-- Your assignment --
Your copy must start with the line containing "[318.10-318.90s]" and end with the last line of the entries, matching them exactly and leaving out every picture.

[Saved entries]
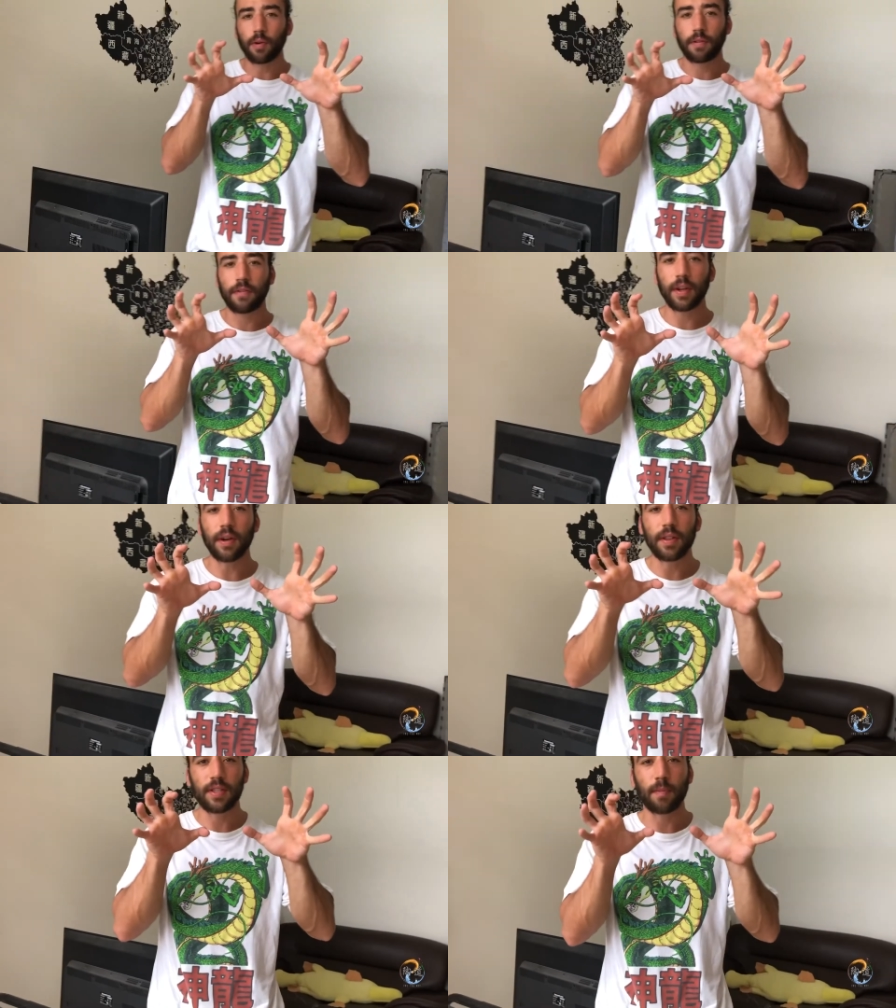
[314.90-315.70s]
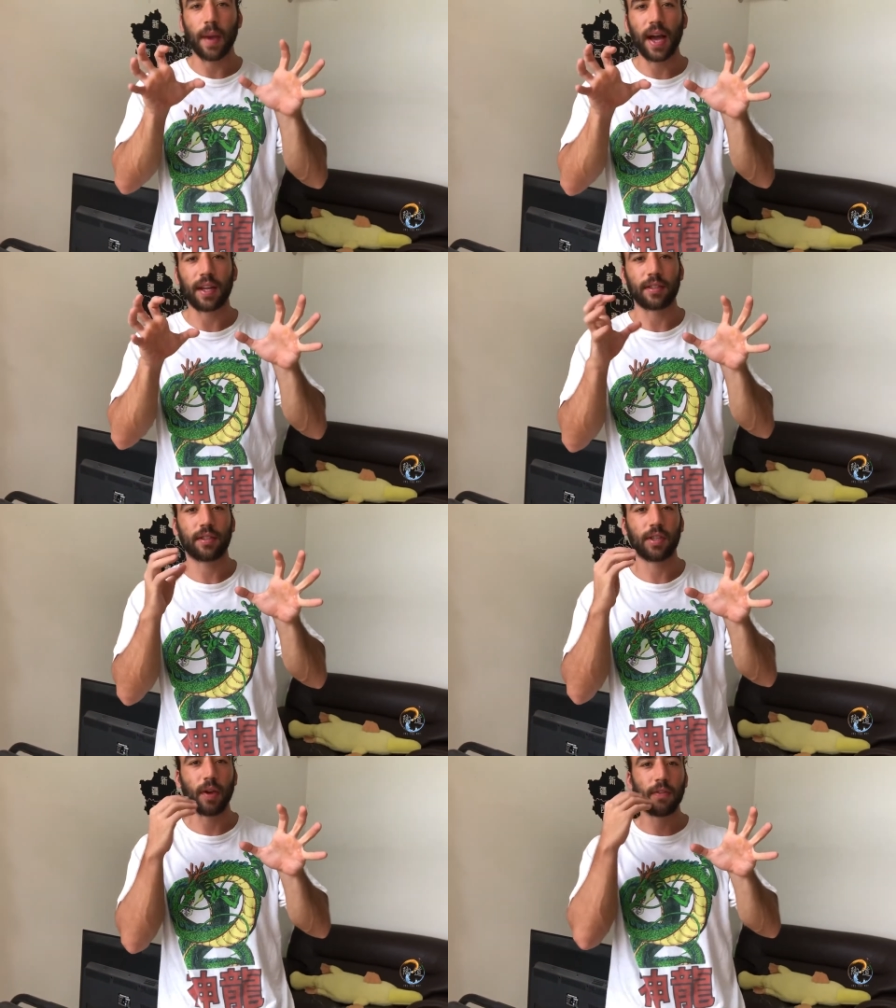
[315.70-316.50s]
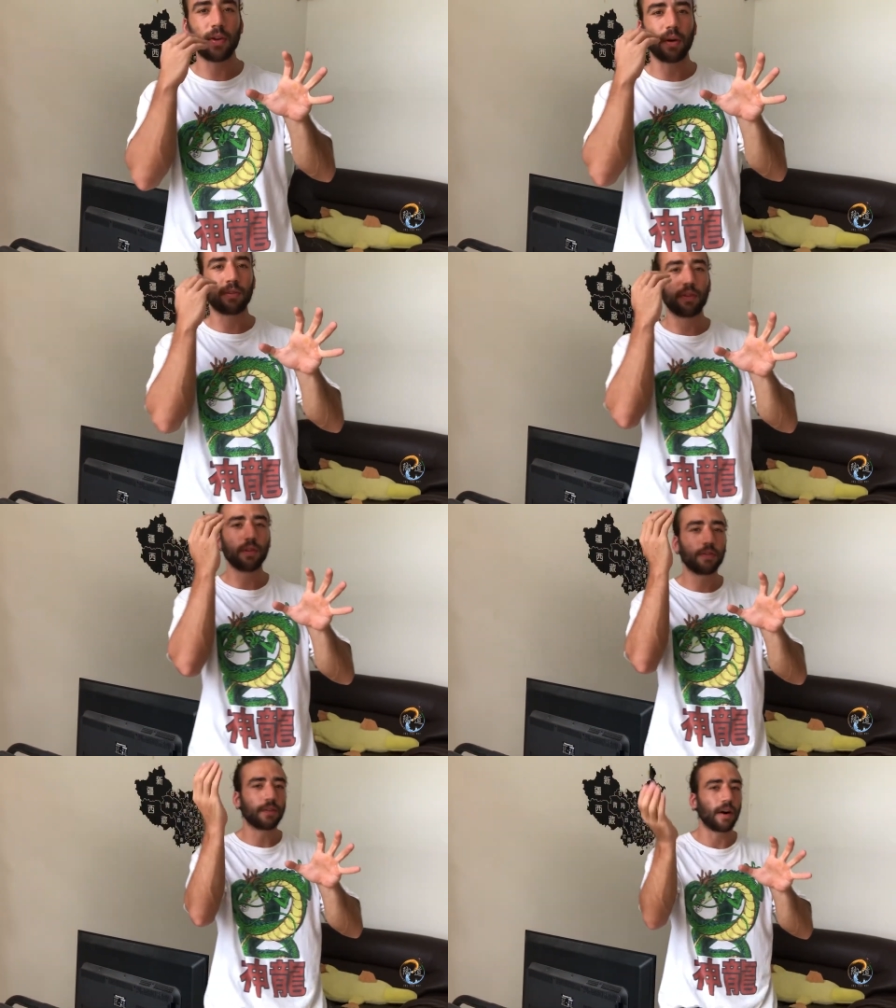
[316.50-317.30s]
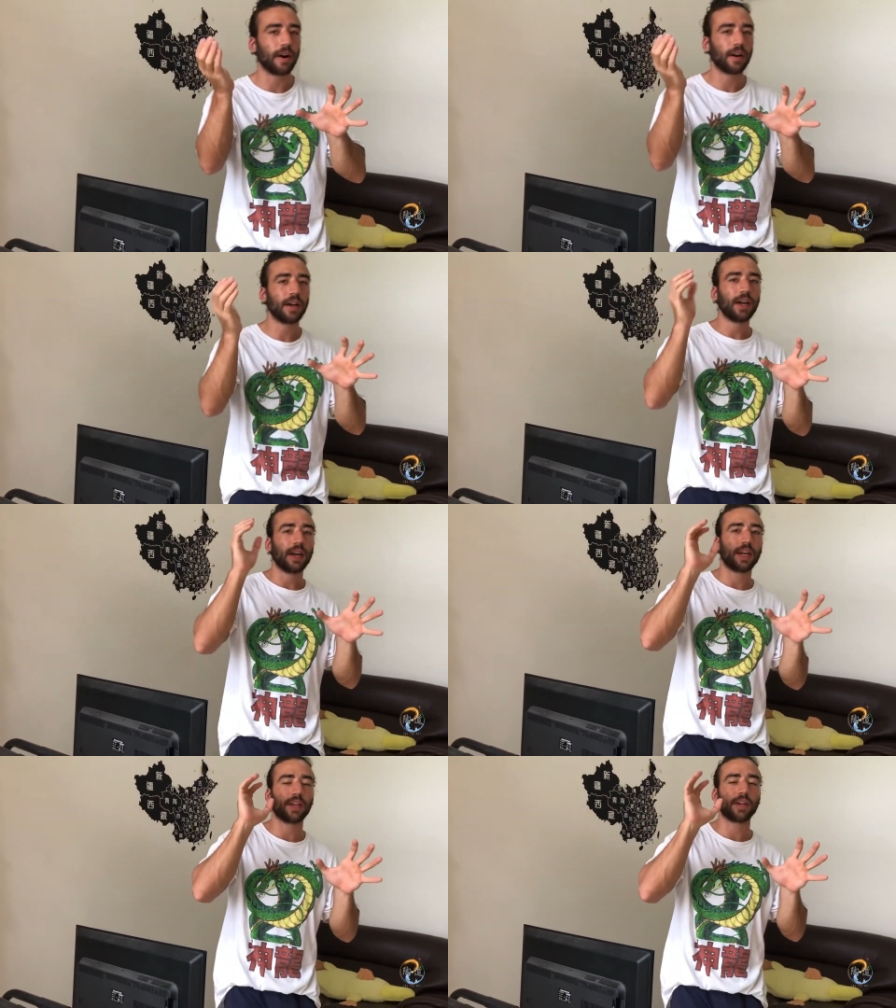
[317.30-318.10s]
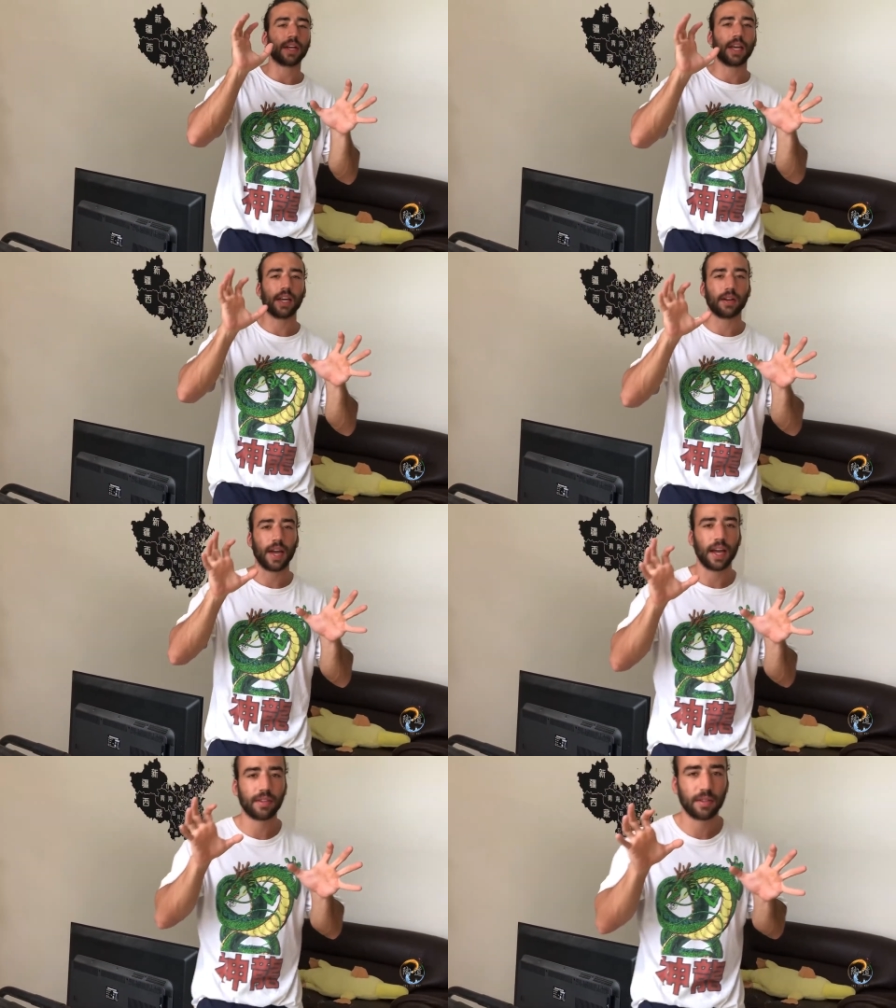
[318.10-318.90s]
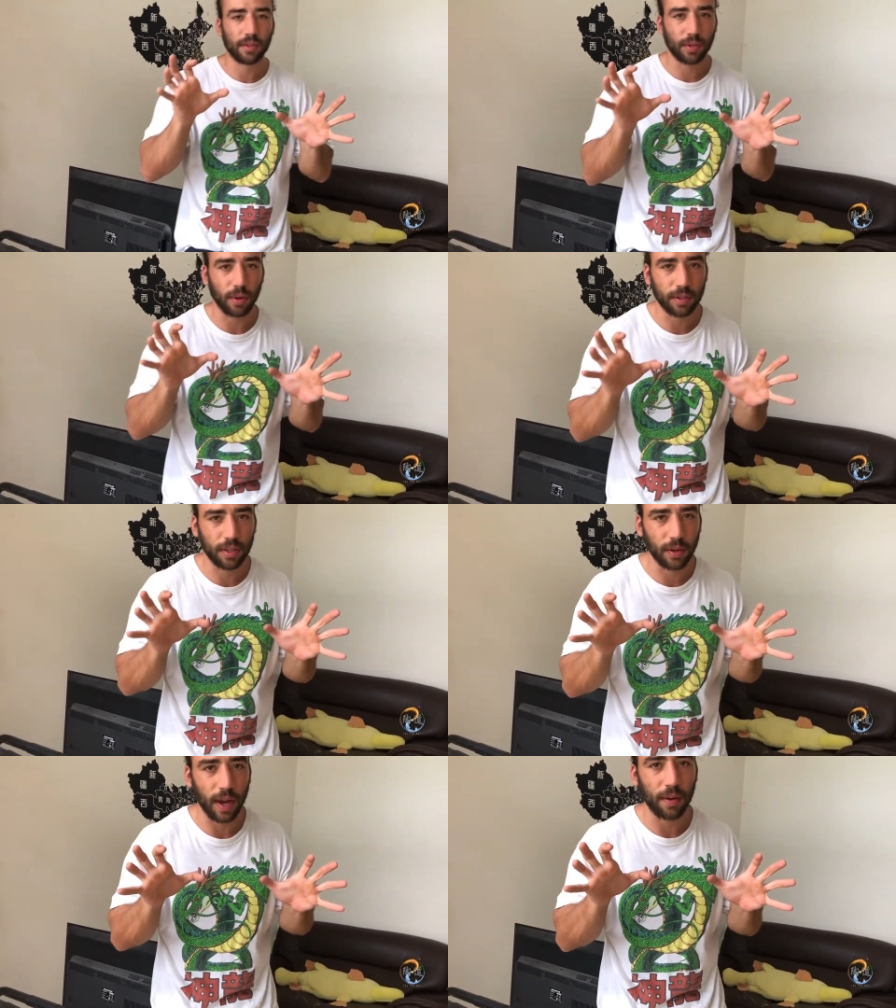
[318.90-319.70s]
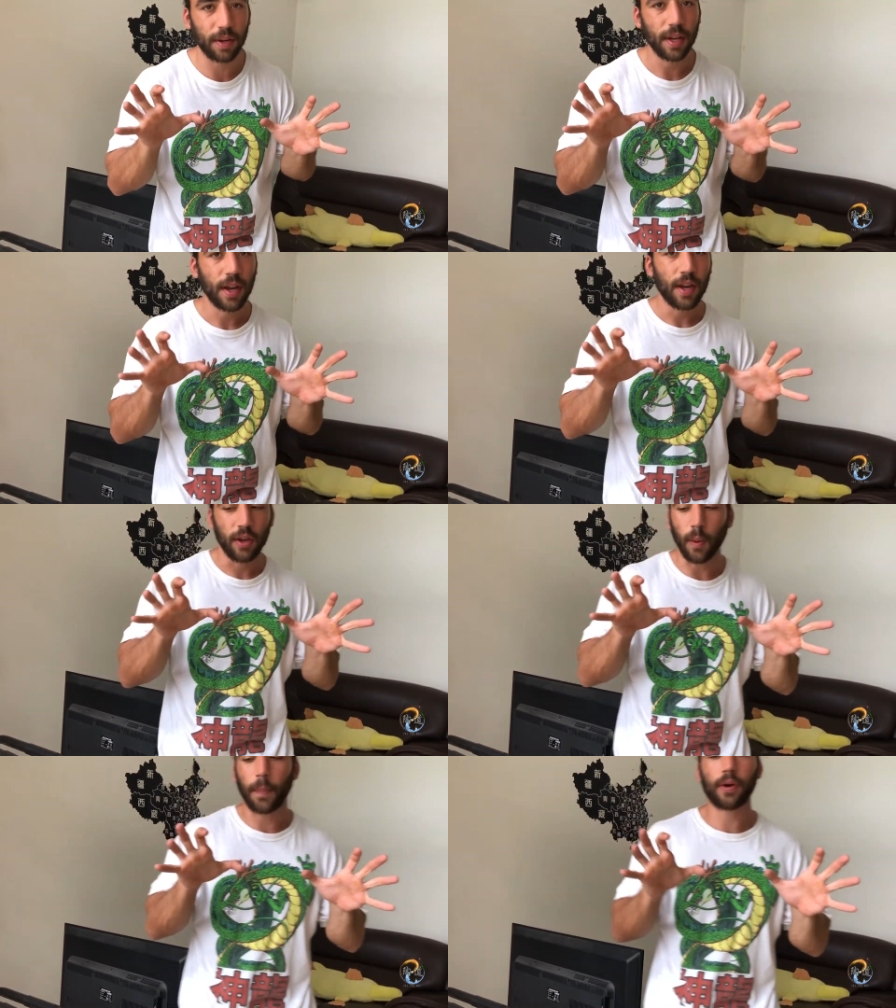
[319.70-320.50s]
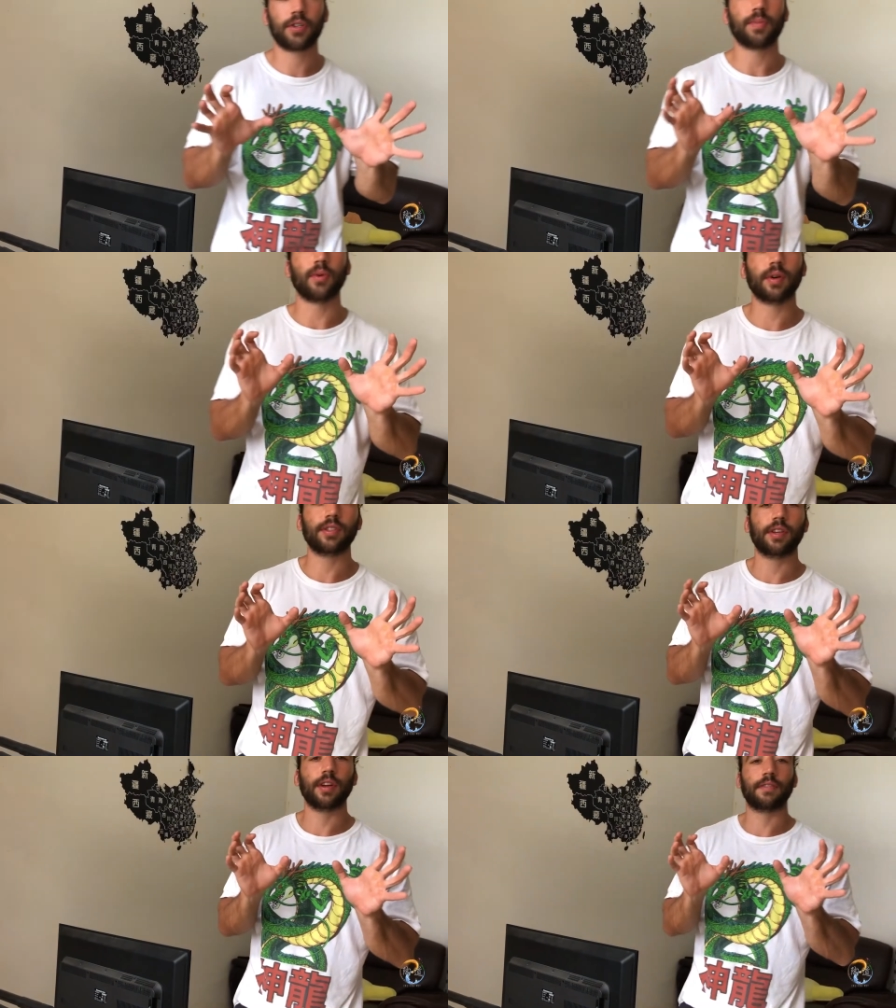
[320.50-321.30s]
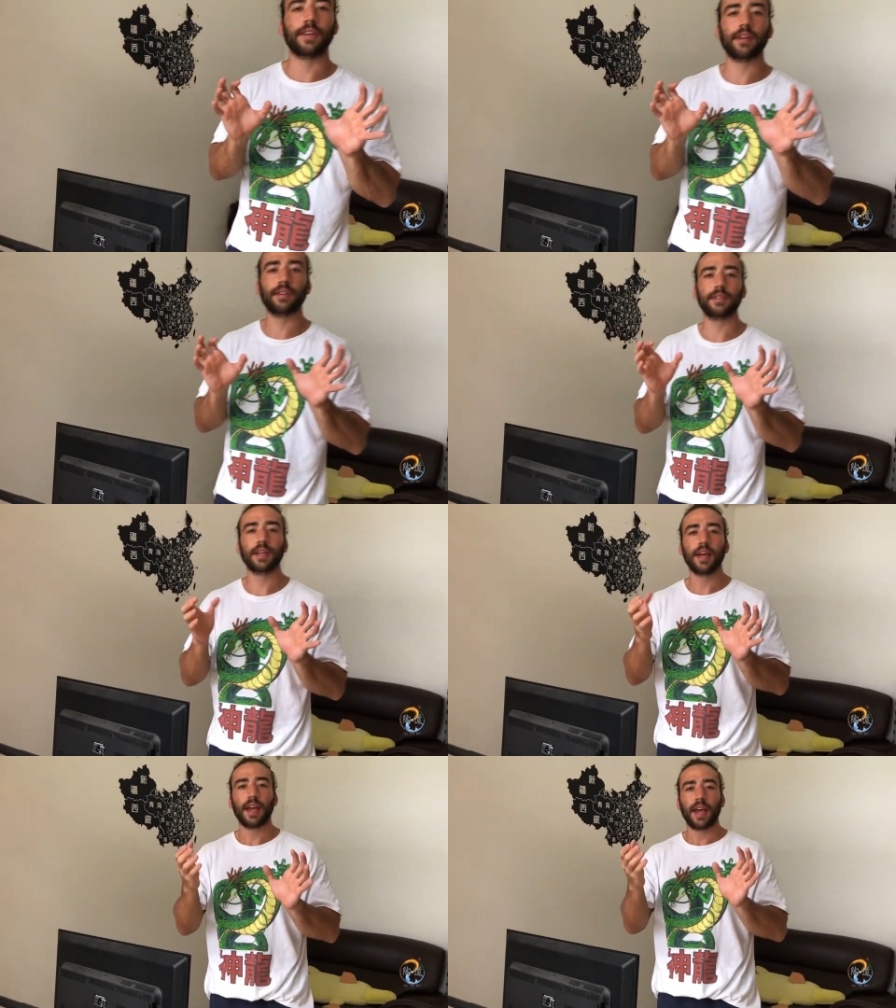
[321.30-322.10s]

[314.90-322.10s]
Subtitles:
you will feel this balance. So if you go too far, like you're gonna hit your head towards the ground, you'll push more into your fingers.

-- Expected answer --
[318.10-318.90s]
[318.90-319.70s]
[319.70-320.50s]
[320.50-321.30s]
[321.30-322.10s]

[314.90-322.10s]
Subtitles:
you will feel this balance. So if you go too far, like you're gonna hit your head towards the ground, you'll push more into your fingers.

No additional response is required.